On 31 August 1981 the group was equipped with modern FH70 155mm howitzers and renamed 33rd Heavy Field Artillery Group "Terni". In 1986 the Italian Army abolished the divisional level and so on 31 October 1986 the Mechanized Division "Folgore" was disbanded. The next day the group was assigned to the Artillery Command of the 5th Army Corps.

=== Recent times ===
On 22 November 1991 the regiment moved from Treviso to Casarsa della Delizia and on 1 December of the same year the group was assigned to the 5th Heavy Field Artillery Regiment.

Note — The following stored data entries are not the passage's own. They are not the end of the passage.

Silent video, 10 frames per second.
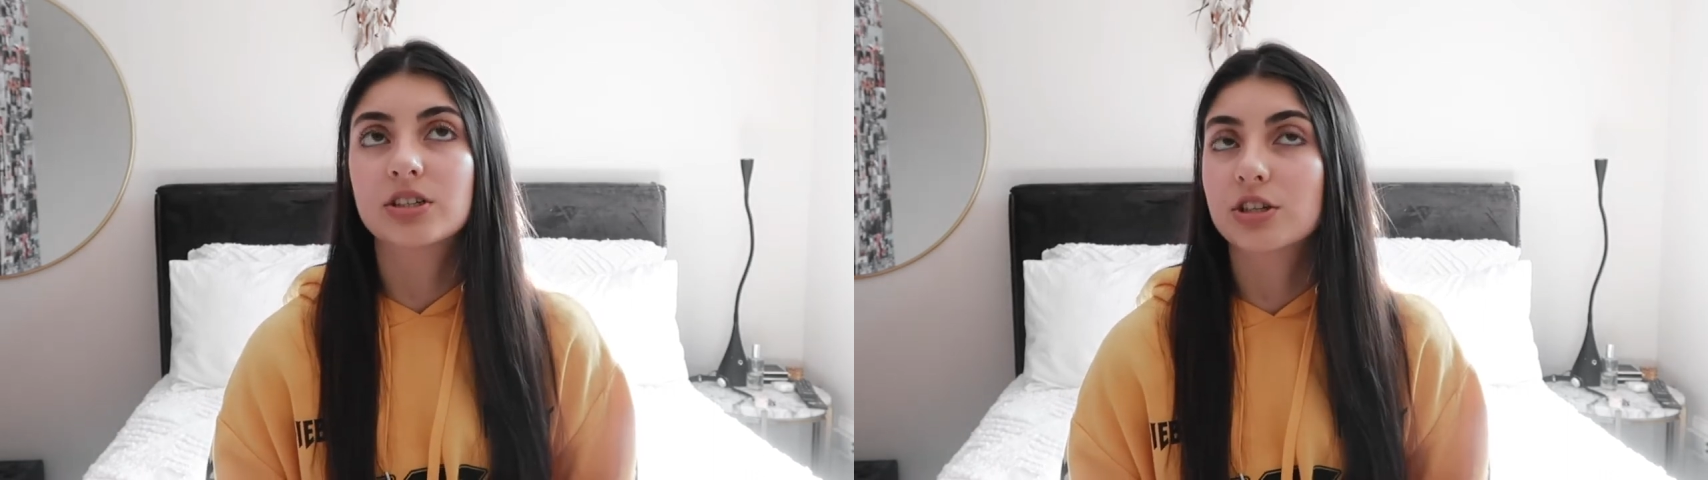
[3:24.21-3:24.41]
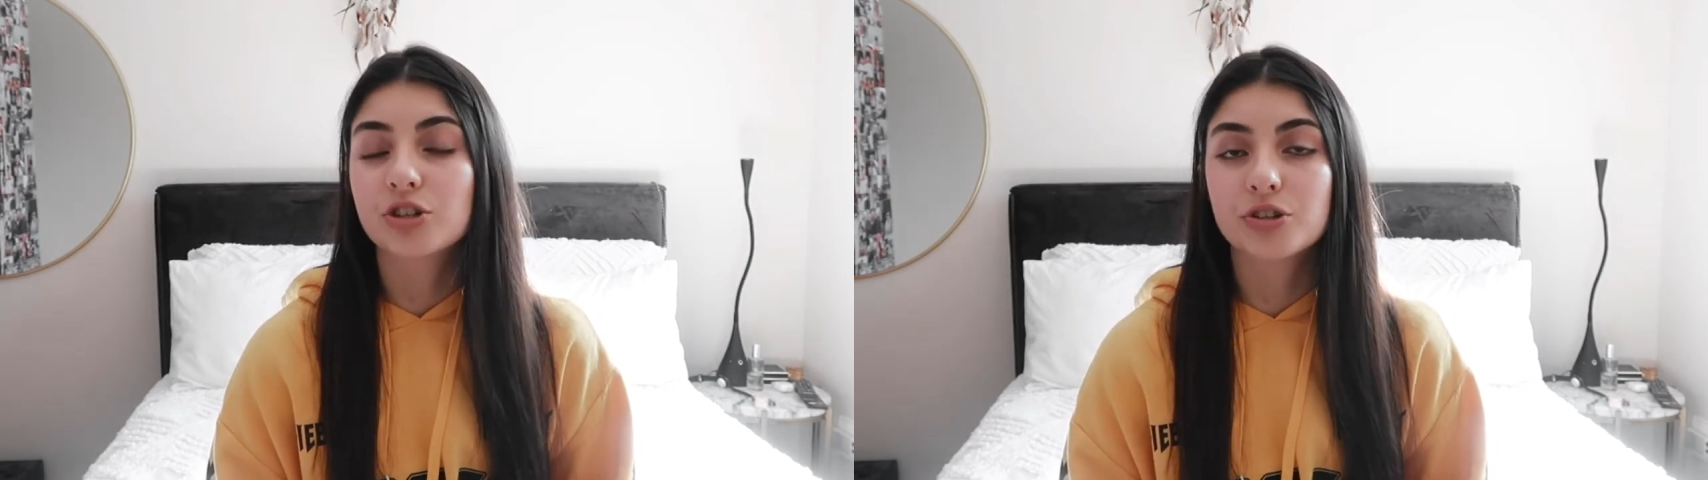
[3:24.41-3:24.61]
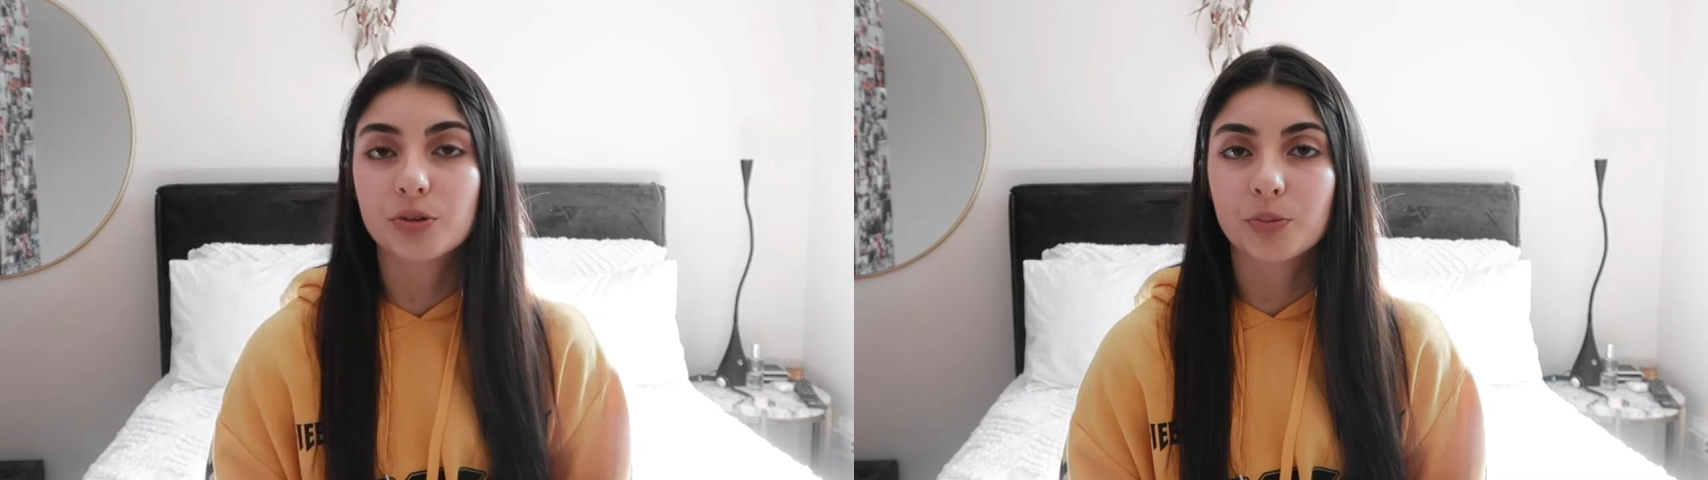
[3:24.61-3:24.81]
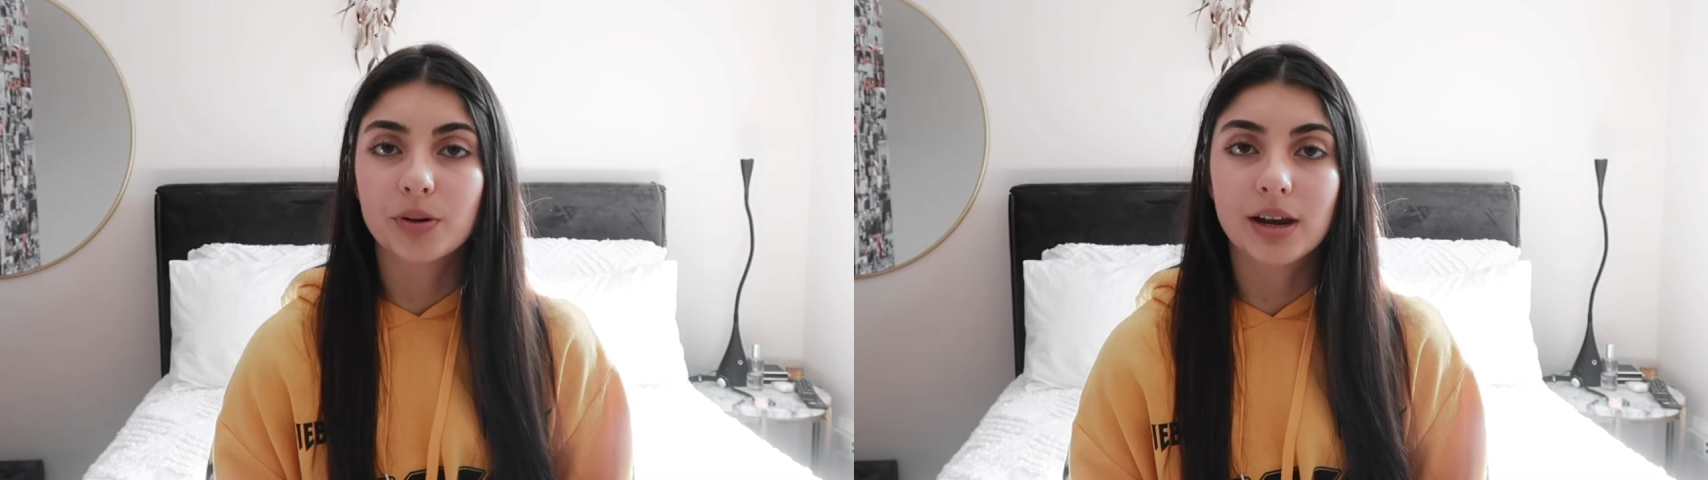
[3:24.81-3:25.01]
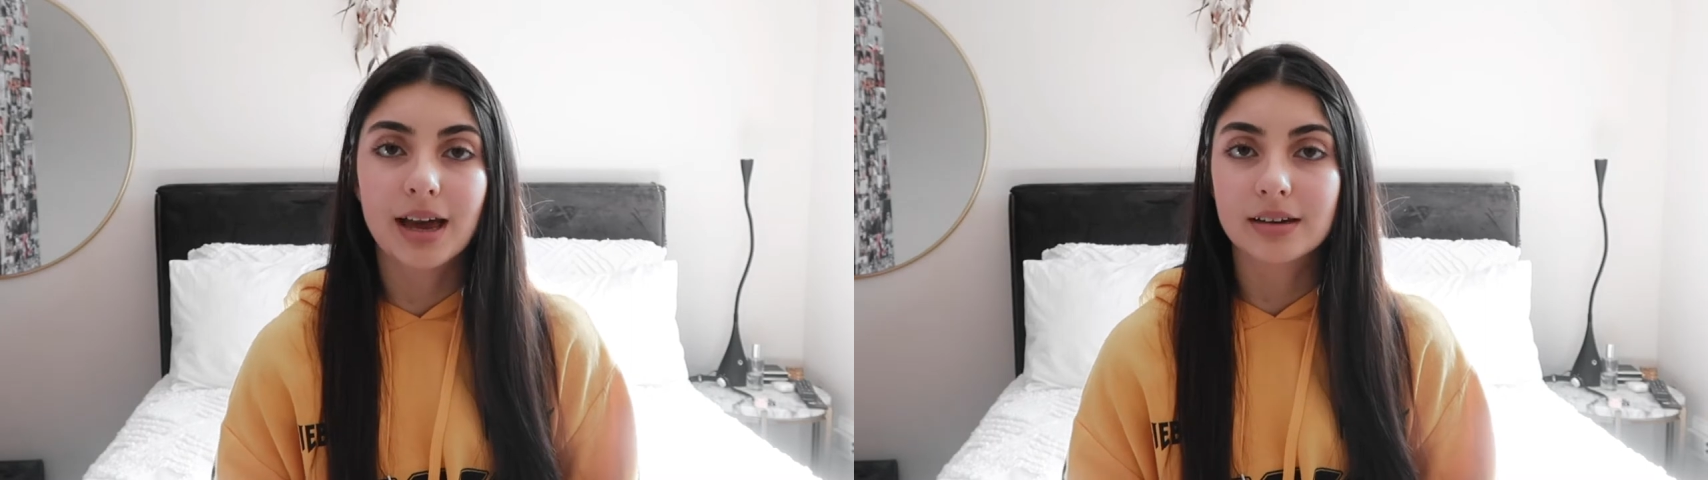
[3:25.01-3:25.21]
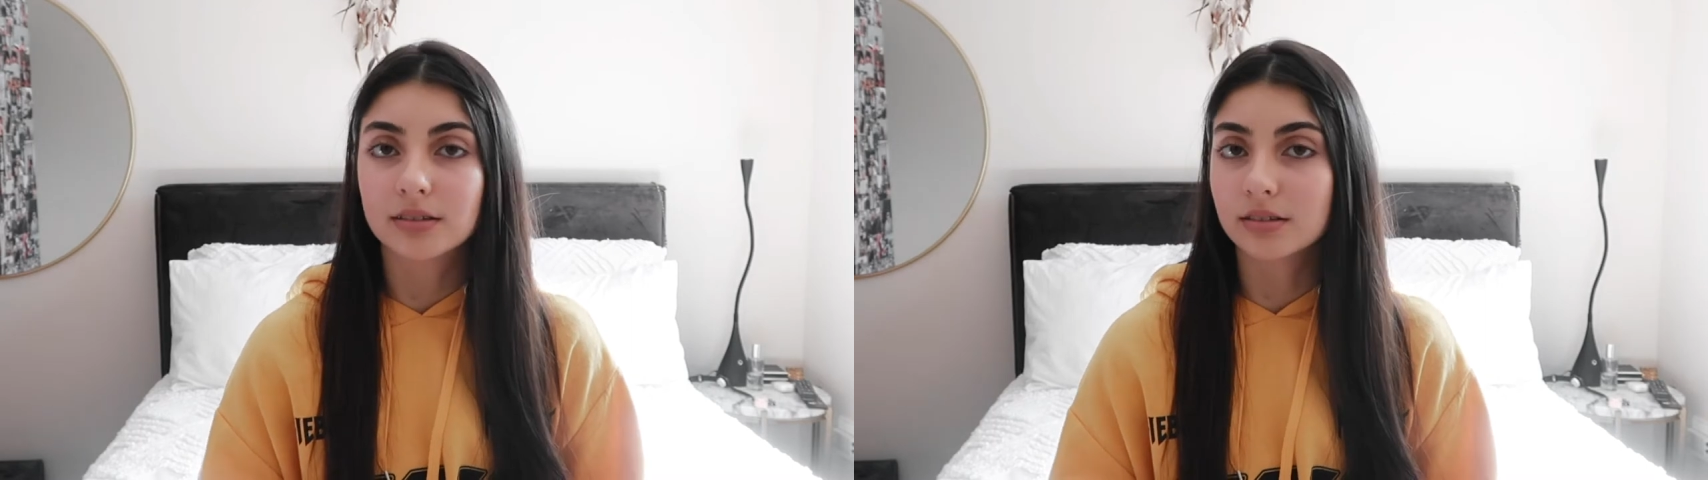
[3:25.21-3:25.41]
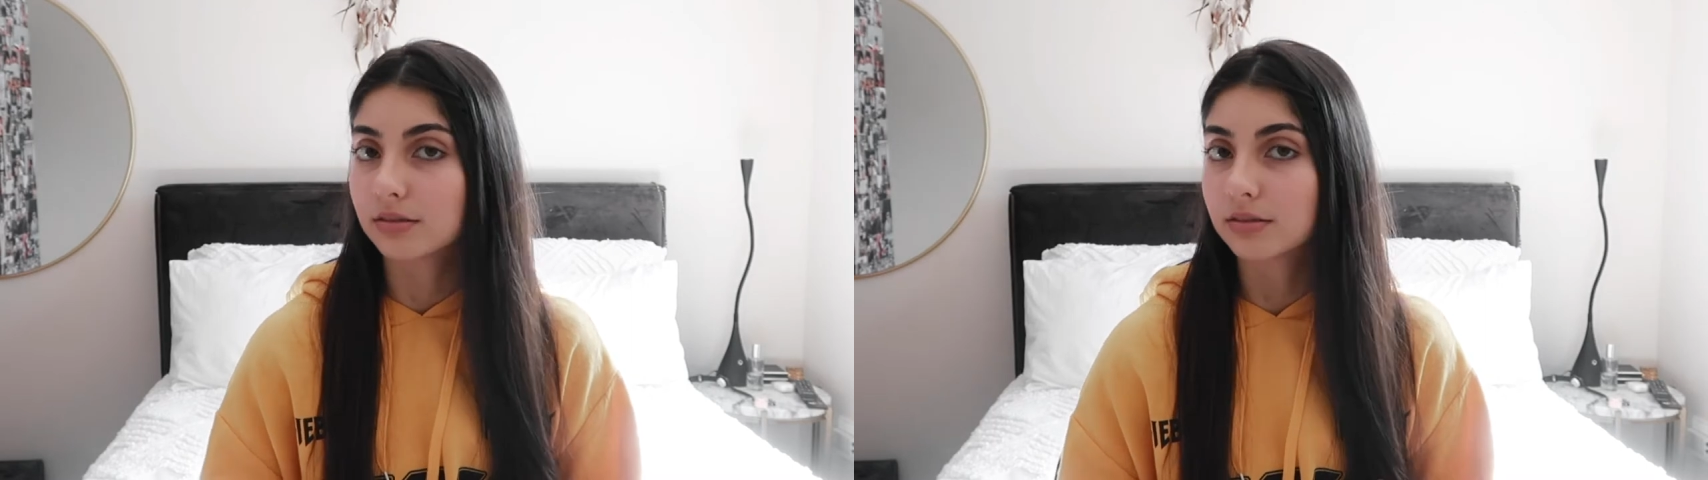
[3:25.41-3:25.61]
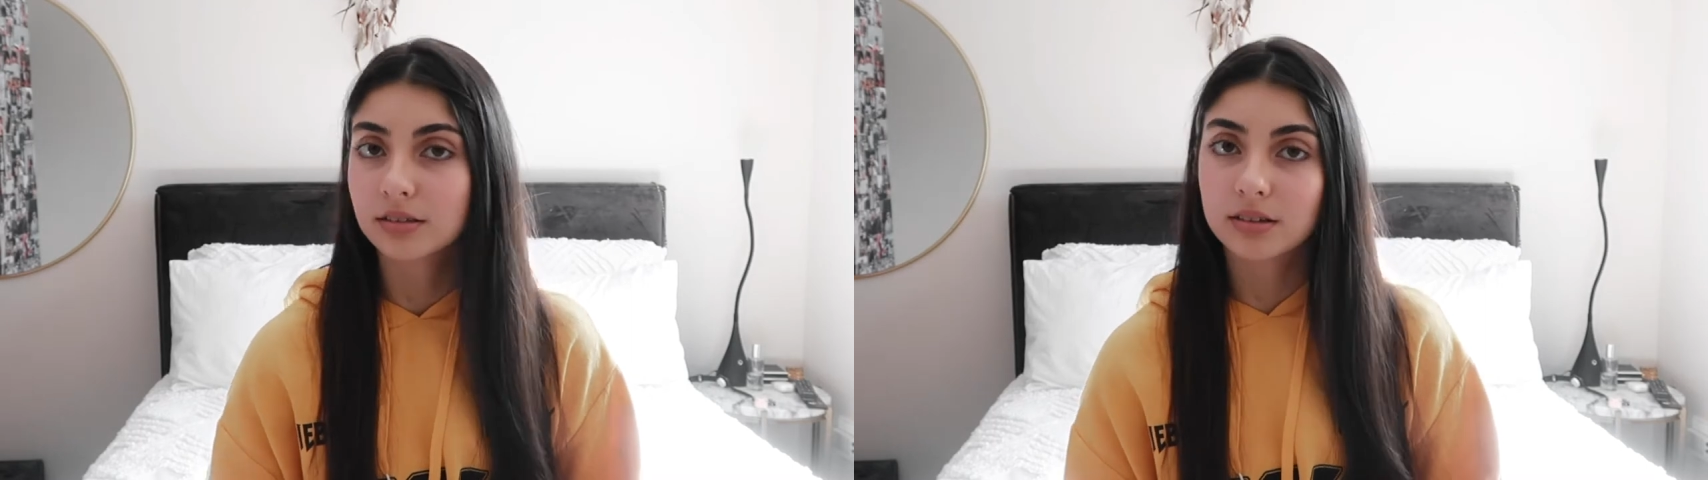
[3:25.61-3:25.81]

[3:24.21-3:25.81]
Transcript: digital planner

On 31 March 1993 the 5th Heavy Field Artillery Regiment was disbanded and the 33rd Heavy Field Artillery Group "Terni" became once more an autonomous unit. The next day the group entered the reformed 33rd Heavy Field Artillery Regiment "Acqui".

On 10 September 1995 the batteries of the 33rd Heavy Field Artillery Regiment "Acqui" in Casarsa della Delizia were disbanded and the flag of the regiment traveled to L'Aquila, where the next day it supplanted the flag of the 48th Self-propelled Field Artillery Regiment "Taro". The 33rd Self-propelled Field Artillery Regiment "Acqui", which incorporated the disbanded regiment's personnel, materiel and base, was equipped with M109L 155 mm self-propelled howitzers and assigned to the Mechanized Brigade "Acqui".

As the Mechanized Brigade "Acqui" was scheduled to be disbanded on 30 June 1996 the 33rd Self-propelled Field Artillery Regiment "Acqui" was transferred on 15 May 1996 to the Mechanized Brigade "Granatieri di Sardegna". On 28 June 2013 the 33rd Self-propelled Field Artillery Regiment "Acqui" was disbanded and the flag of the 33rd Artillery Regiment "Acqui" was returned to the Shrine of the Flags in the Vittoriano in Rome.